--- START ---

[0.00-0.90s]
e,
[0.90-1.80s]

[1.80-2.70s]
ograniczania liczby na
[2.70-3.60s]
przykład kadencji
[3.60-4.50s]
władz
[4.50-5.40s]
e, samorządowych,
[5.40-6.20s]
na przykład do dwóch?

--- END ---

**AIM OF THE EXERCISE**
All lines from the line holding "[0.90-1.80s]" through the end of the records above need to be transcribed exactly, and no other text should appear.

**REPLY**
[0.90-1.80s]

[1.80-2.70s]
ograniczania liczby na
[2.70-3.60s]
przykład kadencji
[3.60-4.50s]
władz
[4.50-5.40s]
e, samorządowych,
[5.40-6.20s]
na przykład do dwóch?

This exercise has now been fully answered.